The clinical use of hiPSCs is an intriguing therapeutic approach as it can provide an autologous approach for administering a potential stem cell therapy for patients with ASD. Specifically, hIPSCs can be collected, reprogrammed into GABA precursor cells in vitro, and then transplanted back into the same individual in an autologous fashion, where the possibility of immune rejection would be substantially minimized relative to other stem cell therapeutic approaches. The first autologous human iPSC transplant therapy was conducted in 2014 for macular degeneration. While there are no active trials for neurodevelopmental disorders like ASD, developing the framework for a potential future hIPSC-based trial is imperative and promising.
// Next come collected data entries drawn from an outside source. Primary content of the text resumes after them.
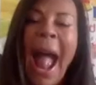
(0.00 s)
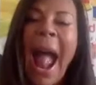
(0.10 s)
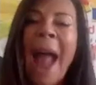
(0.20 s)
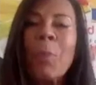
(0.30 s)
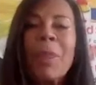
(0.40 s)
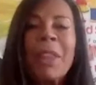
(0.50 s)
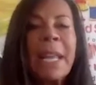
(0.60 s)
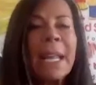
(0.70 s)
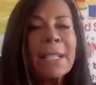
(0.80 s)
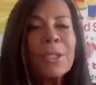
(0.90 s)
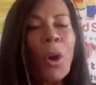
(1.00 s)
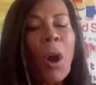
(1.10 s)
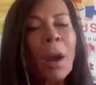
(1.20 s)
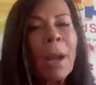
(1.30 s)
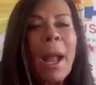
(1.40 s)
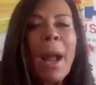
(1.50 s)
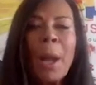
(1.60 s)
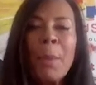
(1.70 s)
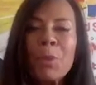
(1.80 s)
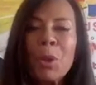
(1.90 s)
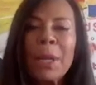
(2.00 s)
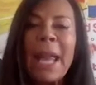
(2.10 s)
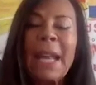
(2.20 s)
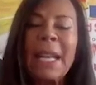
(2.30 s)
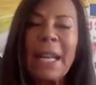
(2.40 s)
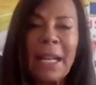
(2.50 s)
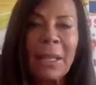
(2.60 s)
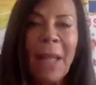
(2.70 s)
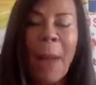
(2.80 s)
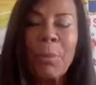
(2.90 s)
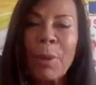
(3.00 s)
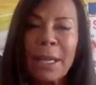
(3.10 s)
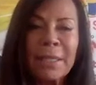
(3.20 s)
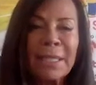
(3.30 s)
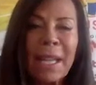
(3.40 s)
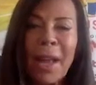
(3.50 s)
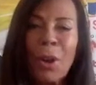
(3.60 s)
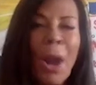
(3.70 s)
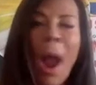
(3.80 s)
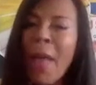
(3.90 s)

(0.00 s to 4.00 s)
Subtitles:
And when the kids are communicating and collaborating together,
To better understand the rationale behind establishing this targeted therapeutic approach for ASD, it is fundamental to review the current literature that contributed to the framework and design of this novel study. In Chapter 1, we discuss PV+ cell function and PV+ cell-associated pathology in ASD and other neurodevelopmental disorders. In Chapter 2, we will discuss our recent neuropathological findings in human Fragile X brains, which align with our previous findings in ASD, and detail the significant reduction of PV+ cells across multiple cortical areas. In Chapter 3, we will discuss the creation, validity, and characterization of our Valproic Acid Rat model of ASD as a tool to further study ASD etiology. Lastly, in Chapter 4, we will discuss our findings summarizing the therapeutic efficacy of our hiPSC-based MGE therapy in improving behavioral deficits in a VPA rat model of ASD.